N. Thiery, A. Draveny, V. V. Naletov, L. Vila, J. P. Attané, C. Beigné, G. de Loubens, M. Viret, N. Beaulieu, J. Ben Youssef, V. E. Demidov, S. O. Demokritov, A. N. Slavin, V. S. Tiberkevich, A. Anane, P. Bortolotti, V. Cros, and O. Klein, Phys. Rev. B 97, 060409 (2018).

N. Thiery, V. V. Naletov, L. Vila, A. Marty, A. Brenac, J.-F. Jacquot, G. de Loubens, M. Viret, A. Anane, V. Cros, J. Ben Youssef, N. Beaulieu, V. E. Demidov, B. Divinskiy, S. O. Demokritov, and O. Klein, Phys. Rev. B 97, 064422 (2018).

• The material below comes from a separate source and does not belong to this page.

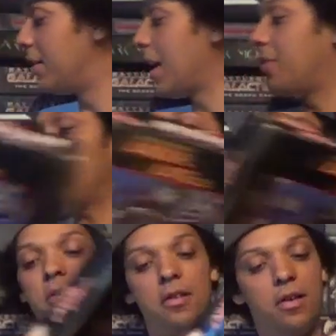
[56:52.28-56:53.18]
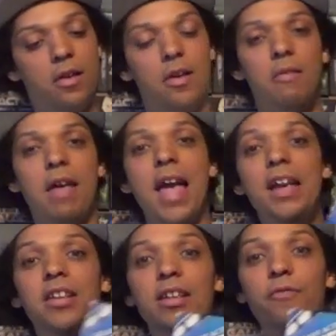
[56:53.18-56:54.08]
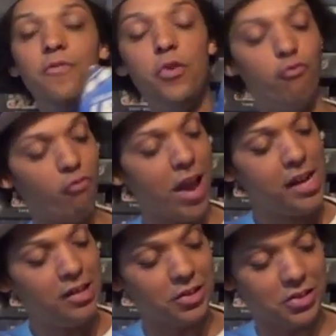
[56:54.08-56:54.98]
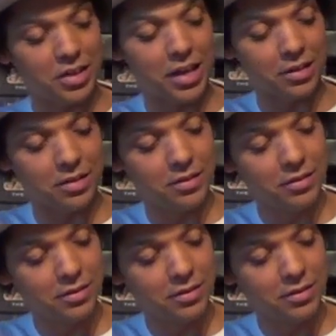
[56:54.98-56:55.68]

to test this. 80 foot range, it says.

We have recently reported that pure spin conductors could behave as nonlinear component in the high power regime, hereby opening up considerably the realm of functions realizable with magnetic materials. An additional feature is that these are continuously tunable by an external magnetic field.

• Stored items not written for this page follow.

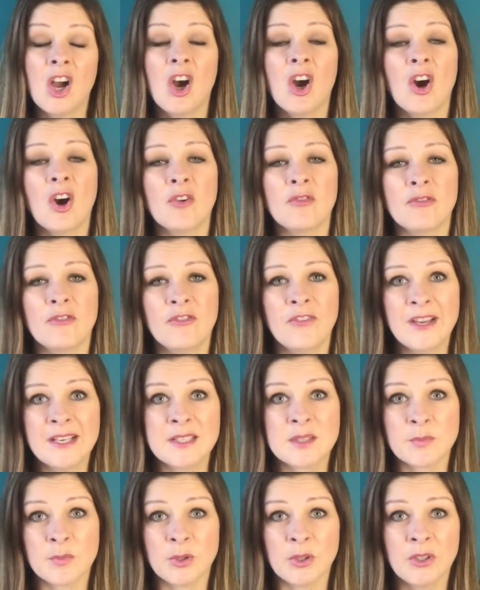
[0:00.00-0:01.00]
On
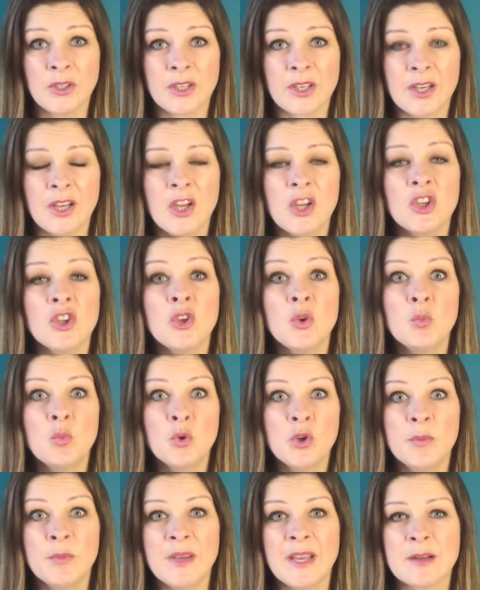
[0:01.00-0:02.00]
Facebook, you
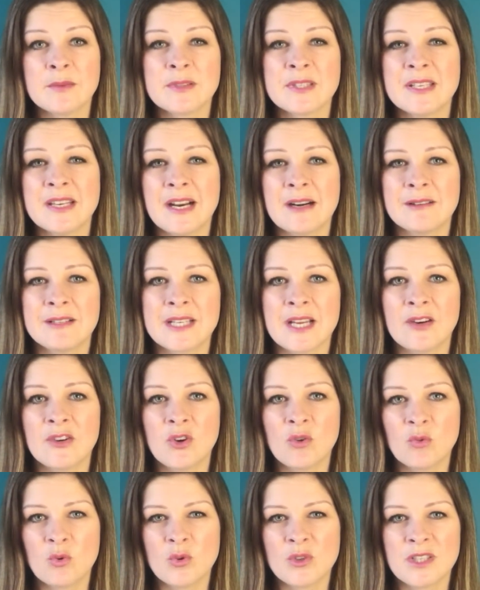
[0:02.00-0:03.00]
would be able to narrow down
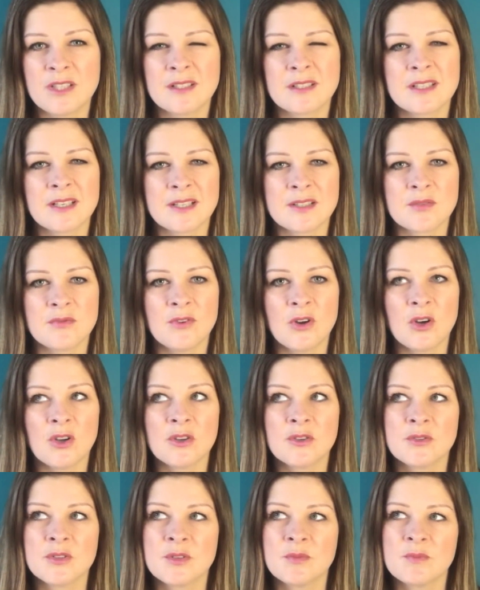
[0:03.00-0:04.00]
your audience as
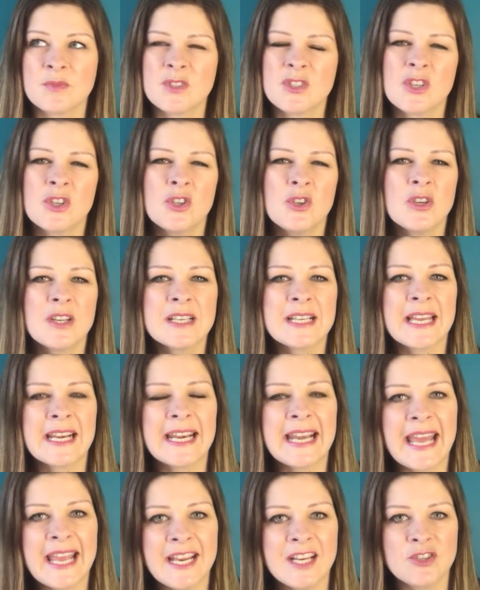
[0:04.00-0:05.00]
follows. So you could get
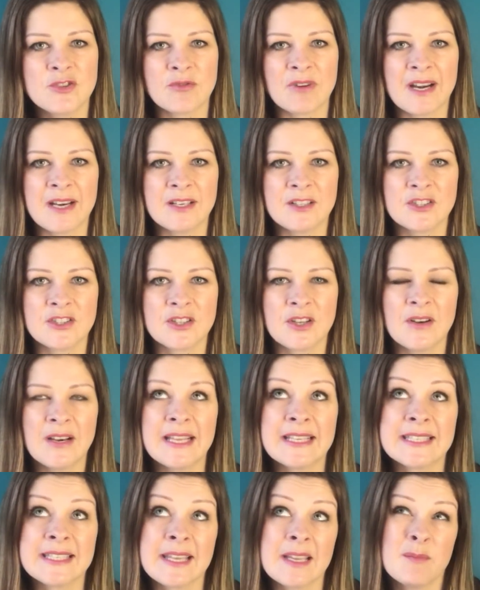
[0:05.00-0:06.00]
an age range. So
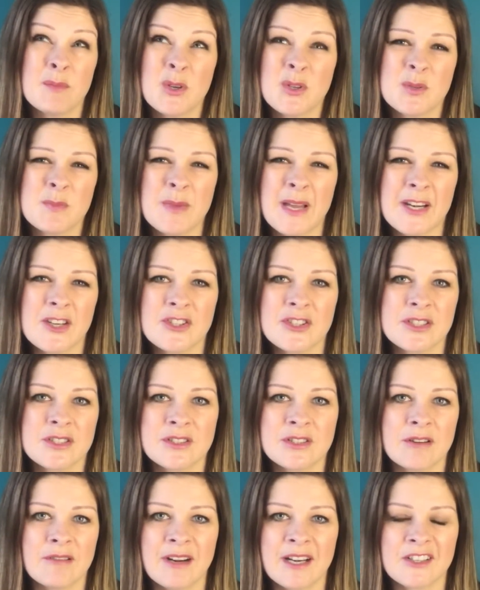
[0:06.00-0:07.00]
let's say most managers
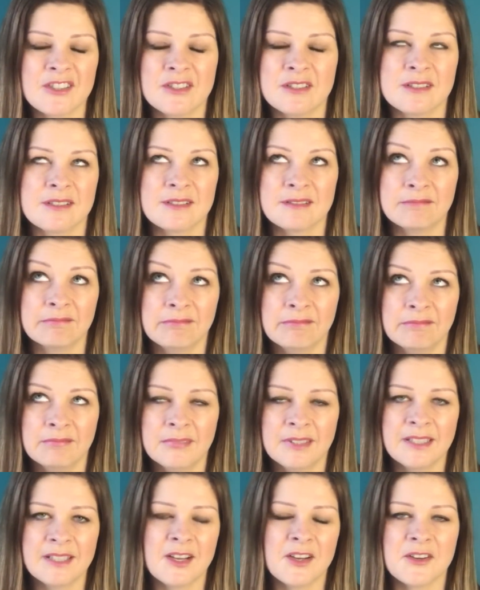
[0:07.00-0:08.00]
and directors
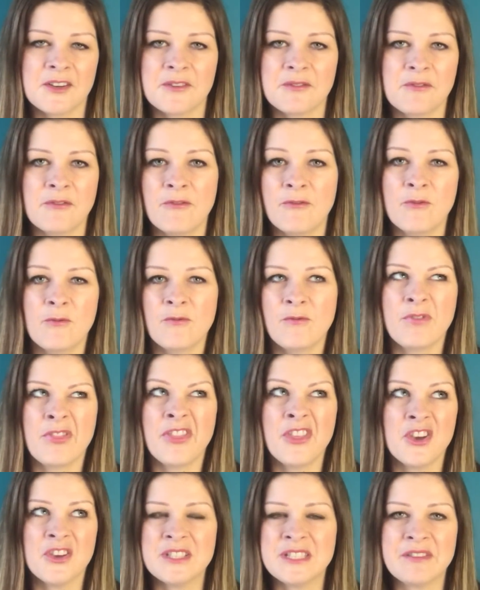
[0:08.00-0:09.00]
are
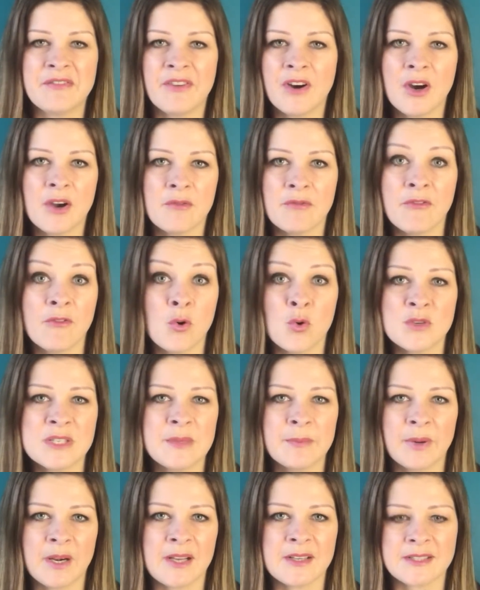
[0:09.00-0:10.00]
35,
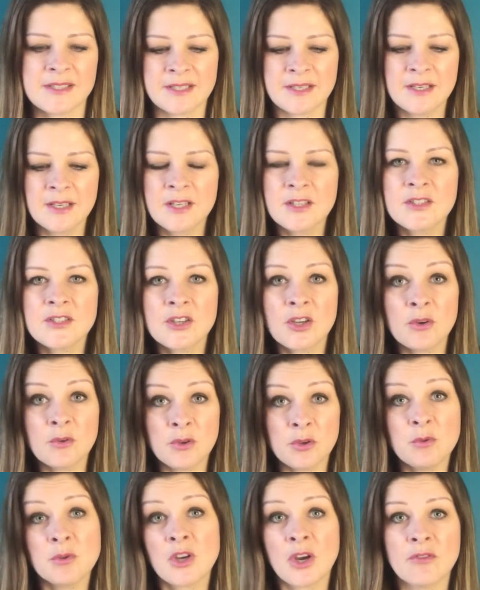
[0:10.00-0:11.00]
40 plus. So
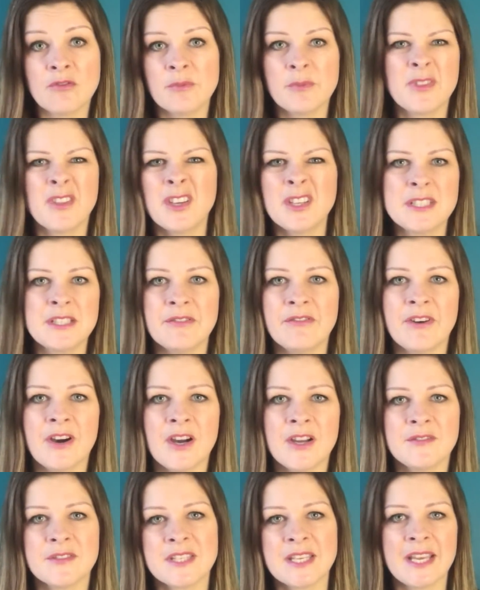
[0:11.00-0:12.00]
you'd go from
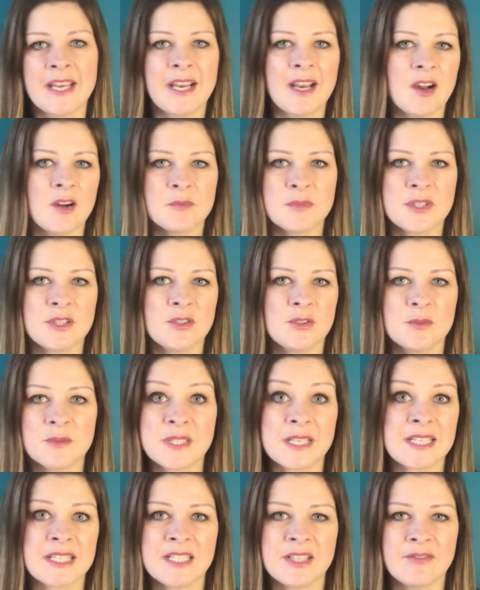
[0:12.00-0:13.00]
35, say, up to
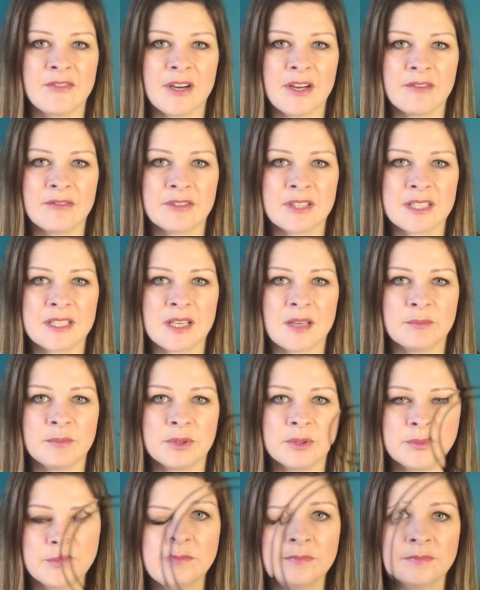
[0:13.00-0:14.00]
65, for
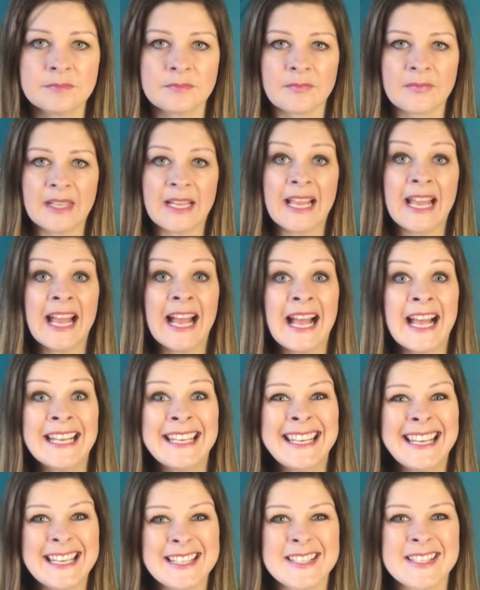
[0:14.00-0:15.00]
example.
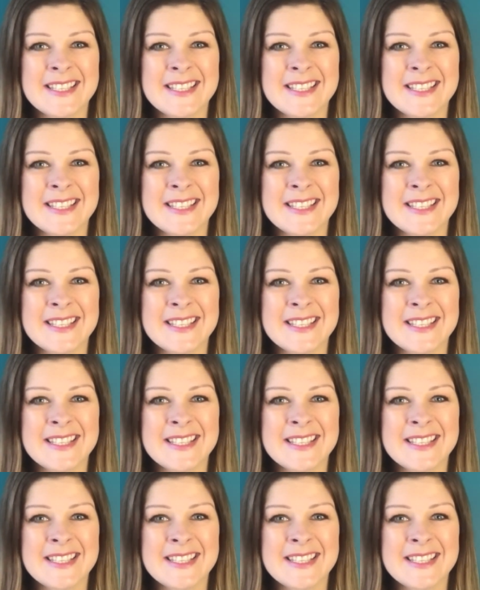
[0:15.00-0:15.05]
And let's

The recent demonstrations that spin-orbit torques (SOTs) allow one to generate and detect pure spin currents transfers to an adjacent layer has radically changed our grasp about material compatibility with spintronics. In particular, it has triggered a renewed interest in magnetic insulators, which are much better spin conductors than metals. A large effort has concentrated so far on yttrium iron garnet (YIG), which is famous for having the lowest known magnetic damping parameter. The typical experiment is a non-local transport measurement between two parallel Pt wires deposited on top of YIG as illustrated in FIG.1.

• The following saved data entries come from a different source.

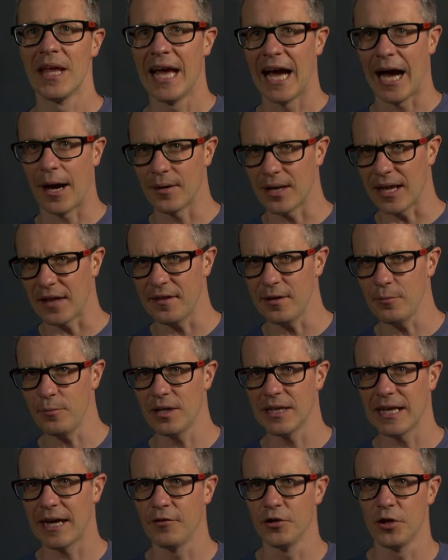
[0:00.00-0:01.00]
And I think we're
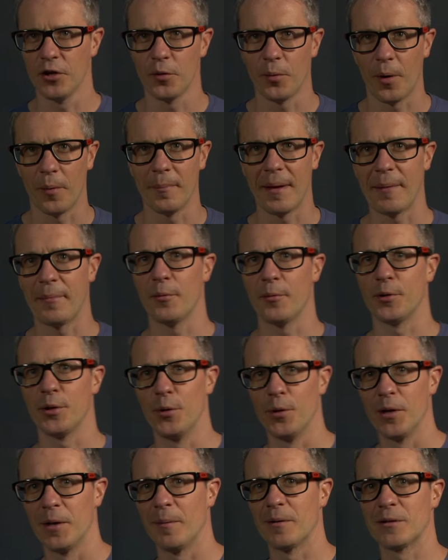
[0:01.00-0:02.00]
going to have another one maybe with
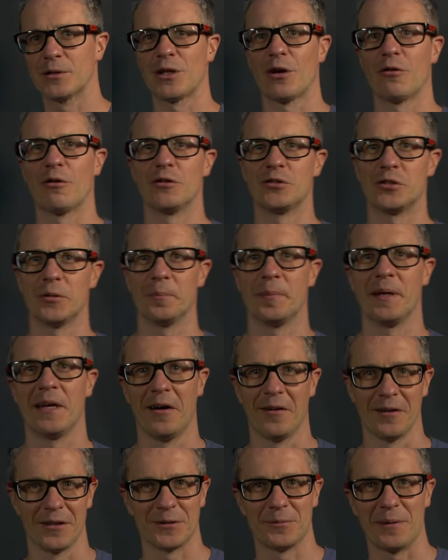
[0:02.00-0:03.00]
Julio Montoro jumping
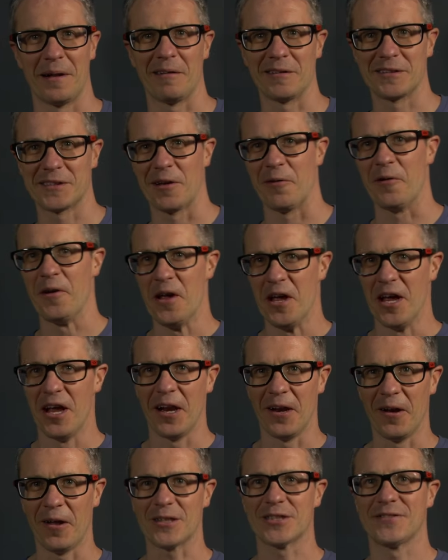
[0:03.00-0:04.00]
on as well. So
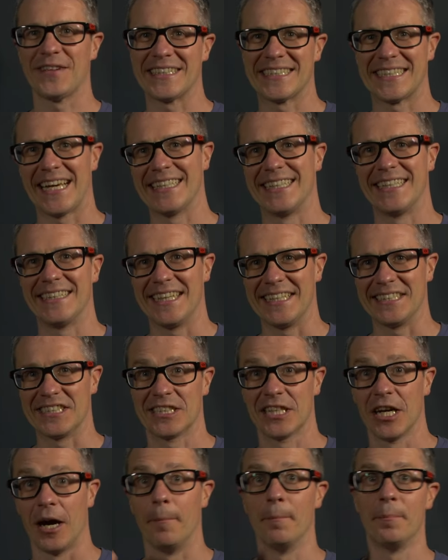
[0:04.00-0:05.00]
lots of exciting things to
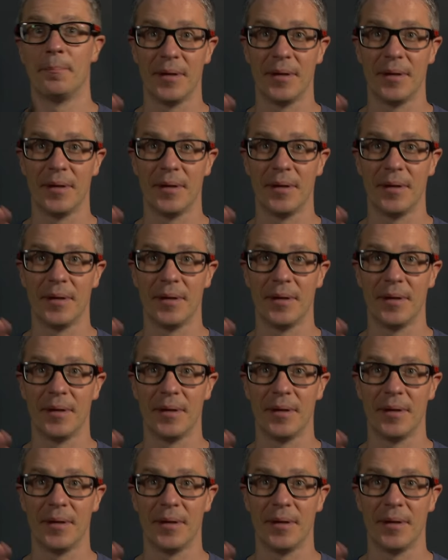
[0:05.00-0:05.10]
come.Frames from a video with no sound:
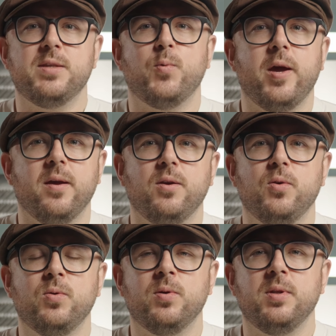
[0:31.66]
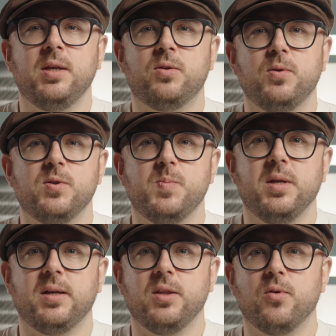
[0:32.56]
the way, you don't need to use
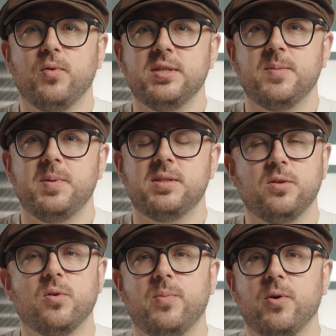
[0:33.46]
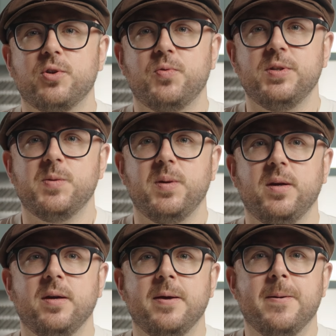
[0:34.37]
milk in your recipes, in your brioche recipe,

In a recent joint paper publication, we have reported measurement of the non-local spin conductance of YIG films when the driving current is varied in a wide magnitude range creating, first, a quasi-equilibrium transport regime and, then, driving the system to a strongly out-of-equilibrium state. The lateral device is biased by an in-plane magnetic field set at a variable azimuthal angle φ. We sort the nonlocal voltages according to their symmetry with respect to the magnetization direction. At low current, the spin transfer signal, Σ0, follows first a linear behavior which is believed to be dominated by thermal magnons’ transport. The interesting novel feature is the fact that the signal, Σ0, deviates from a purely linear transport behavior at large current above, Ic. Quite remarkably the deviation from the linear conductance occurs very gradually and approximately follows a quadratic behavior (see insert). We have also found that at high current, the spin conductance is dominated by magnetostatic magnons, which are low-damping non-equilibrium magnons thermalized near the spectral bottom by magnon-magnon interaction, with consequent a sensitivity to the applied magnetic field. These findings are not only important from the fundamental point of view, but might be also useful for future applications. Although transport of thermal magnons is difficult to control due to their relatively high energies, the crossover to a subthermal spin conduction regime allows the development of controllable spin conductors by relatively weak magnetic fields. From a fundamental point of view, these studies of magnon transport in YIG by means of the direct and inverse spin Hall effects are also very interesting as they provide new means to alter strongly the energy distribution of magnons up to thermal energies, where the interplay between these nonequilibrium populations is expected to lead to new collective quantum phenomena at room temperature.

Figure 1: a) Top view of a lateral device. Two Pt wires (grey lines) are aligned along the y-direction and placed at a distancem apart on top of a 18~nm thick YIG film. The non-local conductance (injector-detector) is measured using current pulses while rotating the magnetic field in-plane.